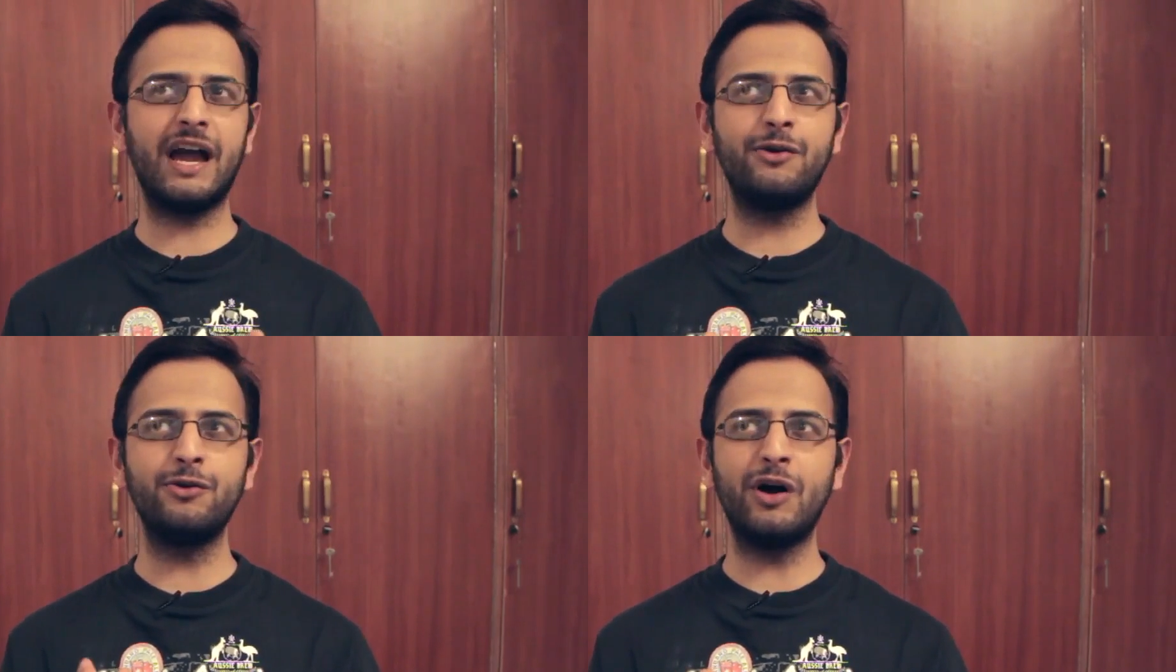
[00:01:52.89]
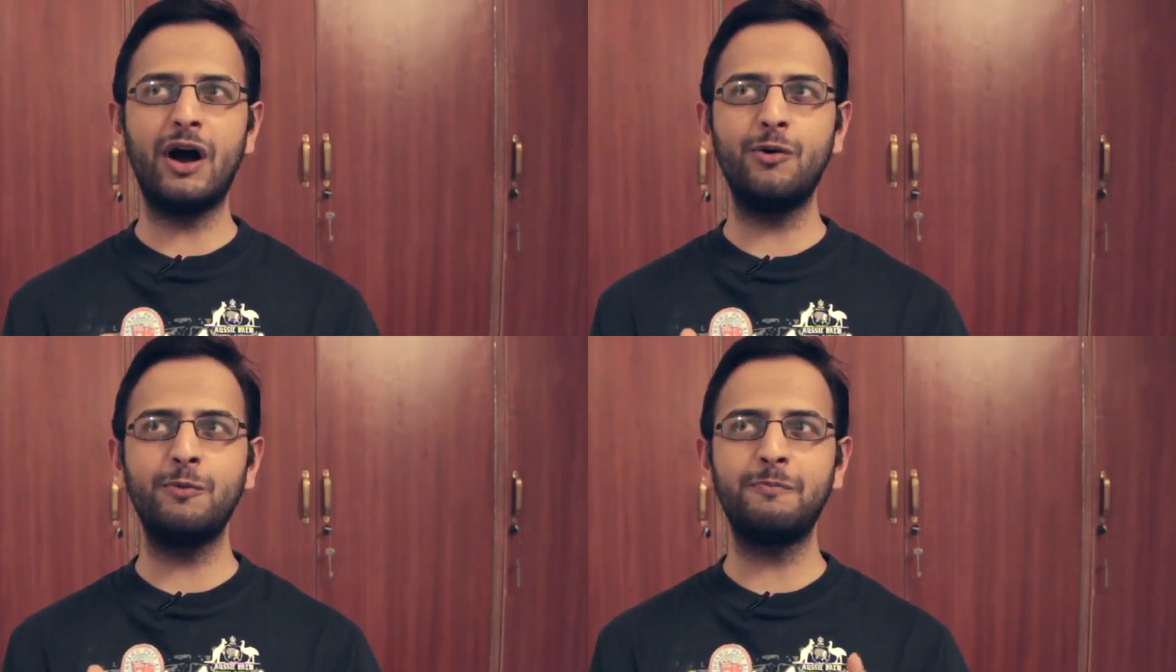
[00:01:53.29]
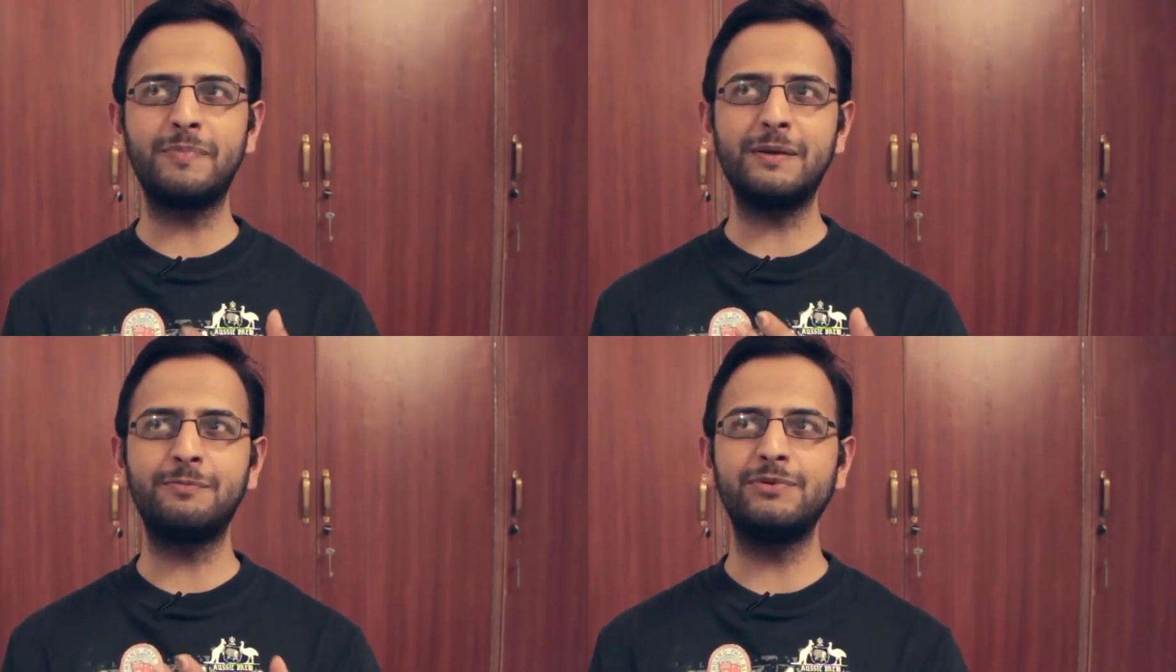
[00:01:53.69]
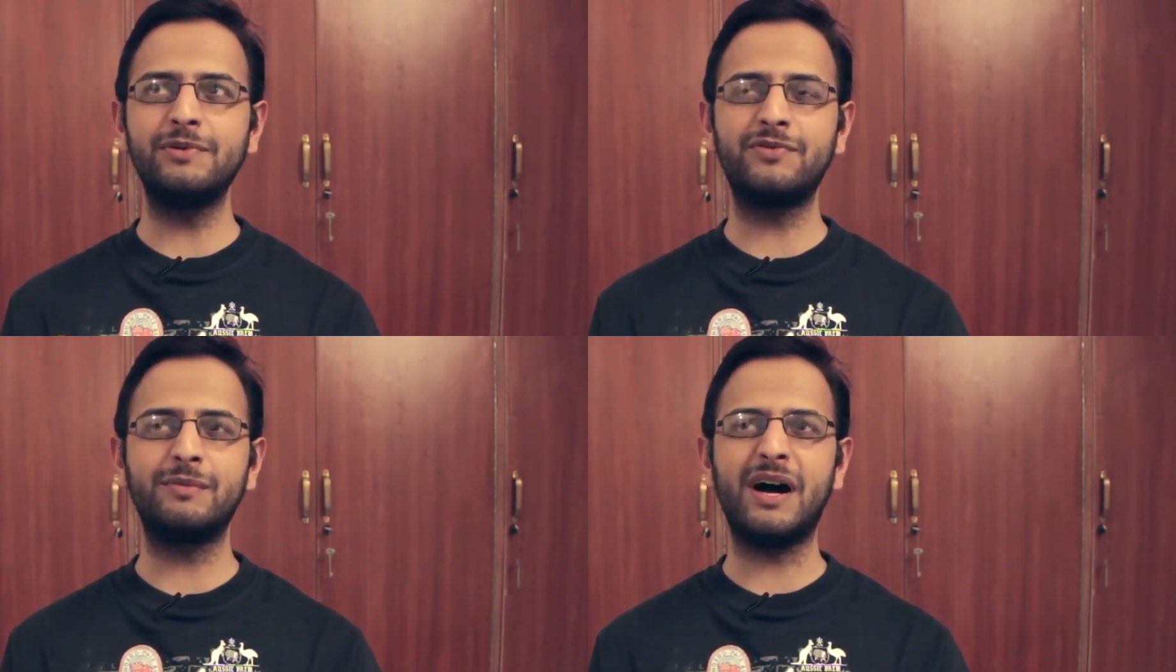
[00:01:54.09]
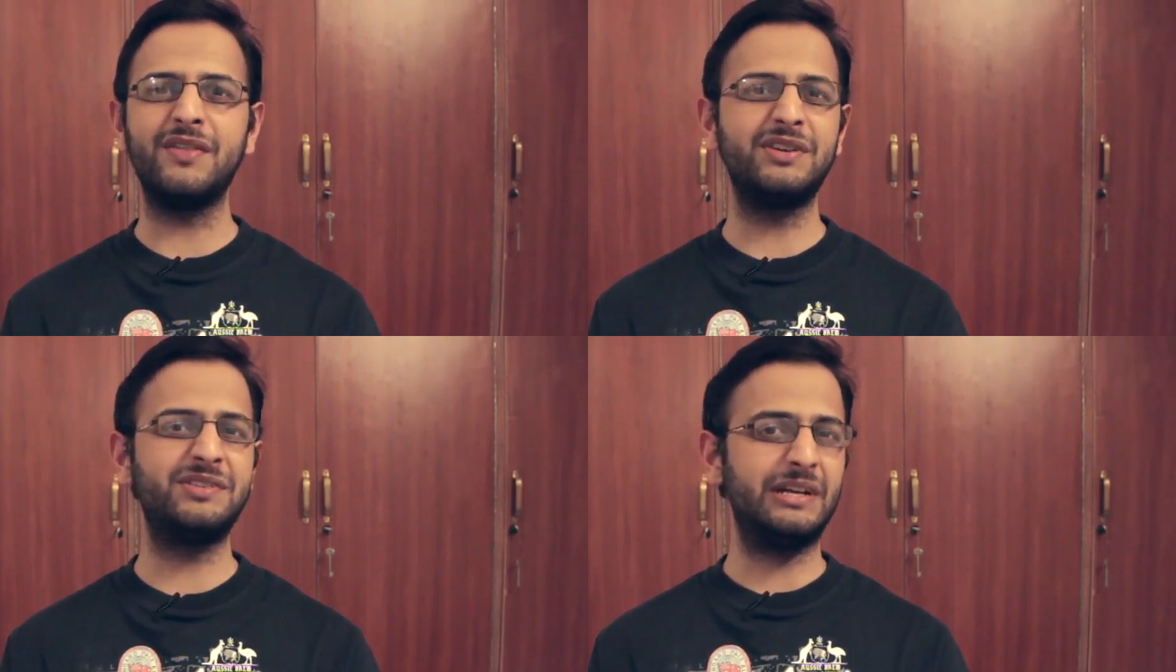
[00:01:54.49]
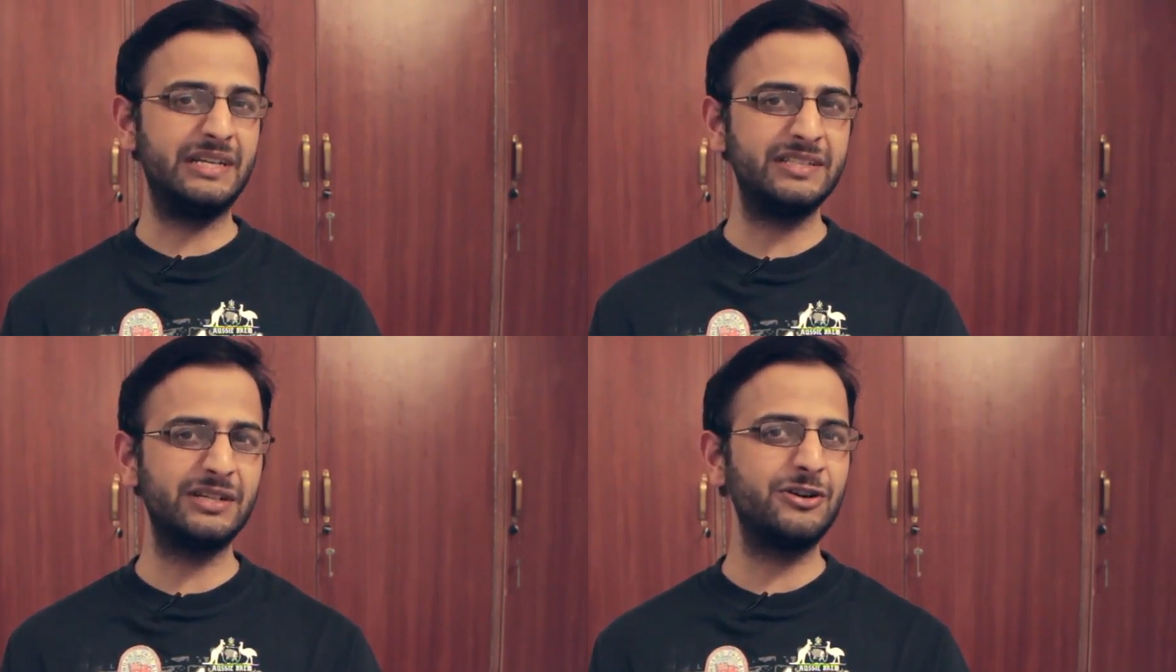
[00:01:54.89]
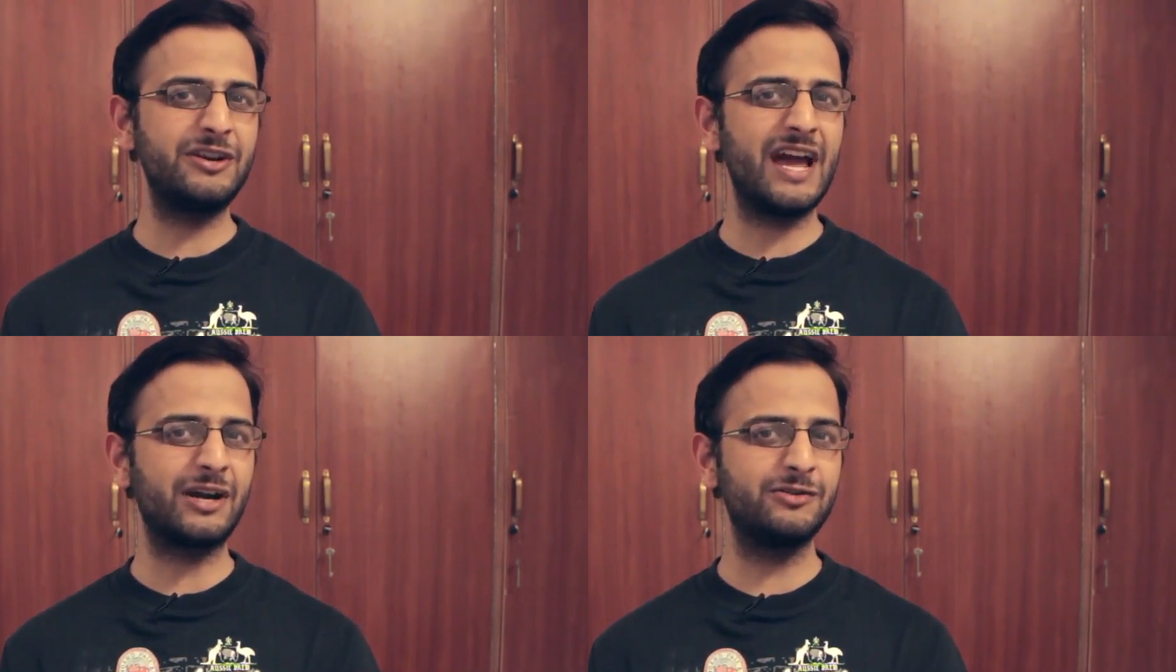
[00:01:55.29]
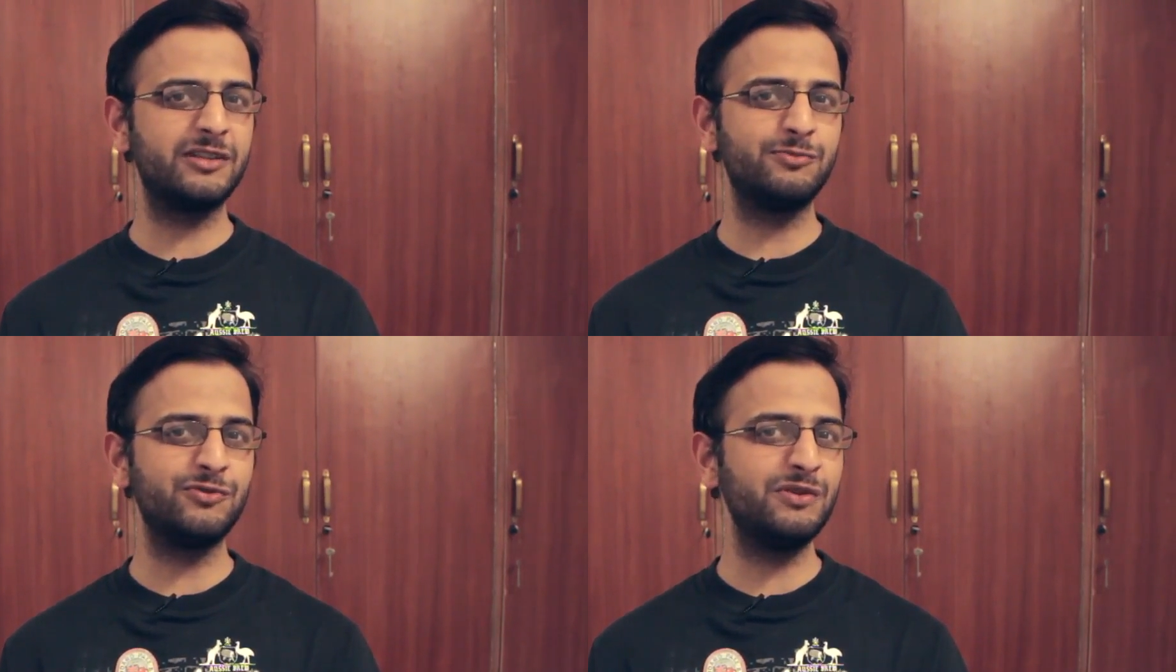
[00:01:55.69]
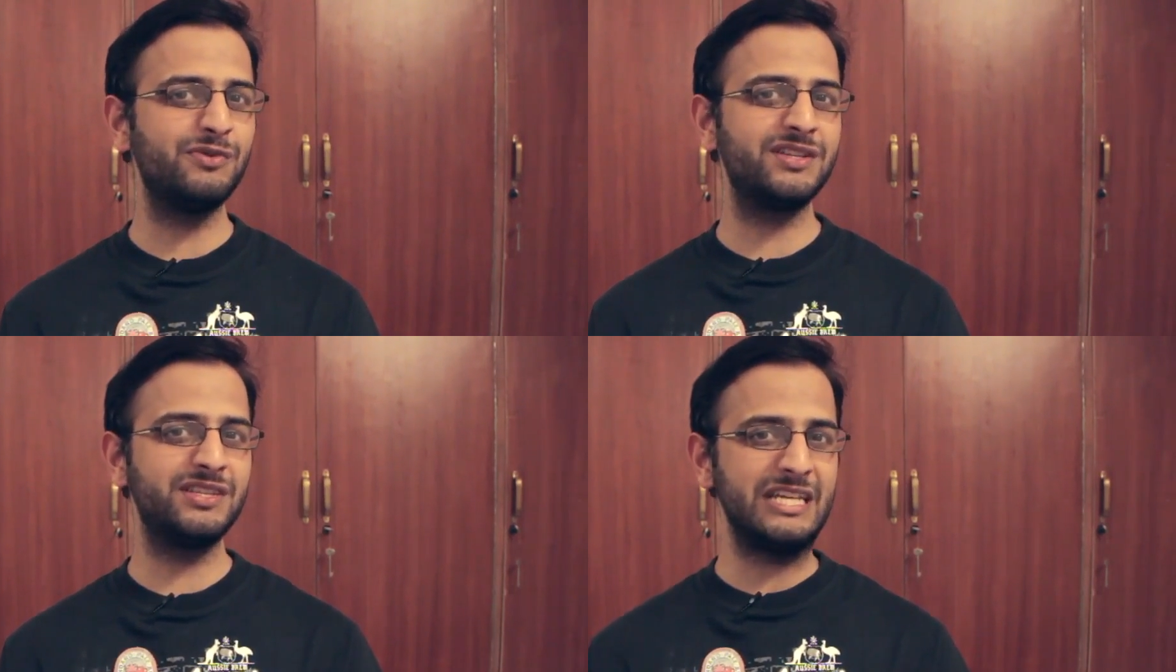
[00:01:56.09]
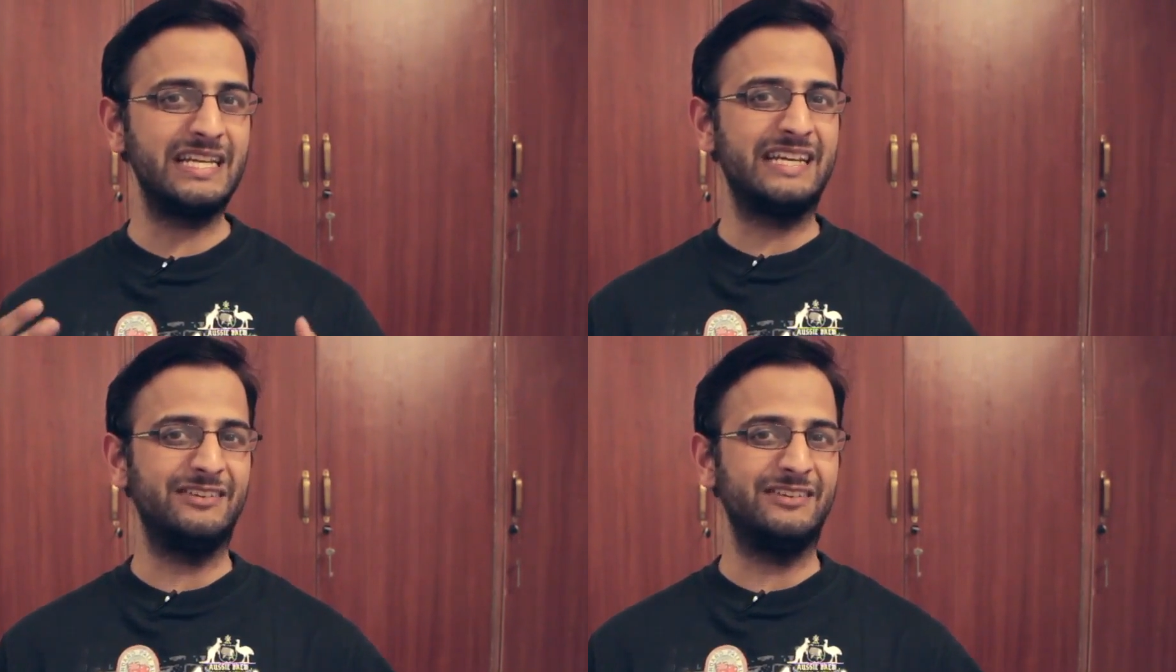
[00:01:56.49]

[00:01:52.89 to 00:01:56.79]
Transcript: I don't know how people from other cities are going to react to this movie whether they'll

Activity :: The entries above need to be printed again exactly; please exclude all pictures.

The completed task ::
[00:01:52.89]
[00:01:53.29]
[00:01:53.69]
[00:01:54.09]
[00:01:54.49]
[00:01:54.89]
[00:01:55.29]
[00:01:55.69]
[00:01:56.09]
[00:01:56.49]

[00:01:52.89 to 00:01:56.79]
Transcript: I don't know how people from other cities are going to react to this movie whether they'll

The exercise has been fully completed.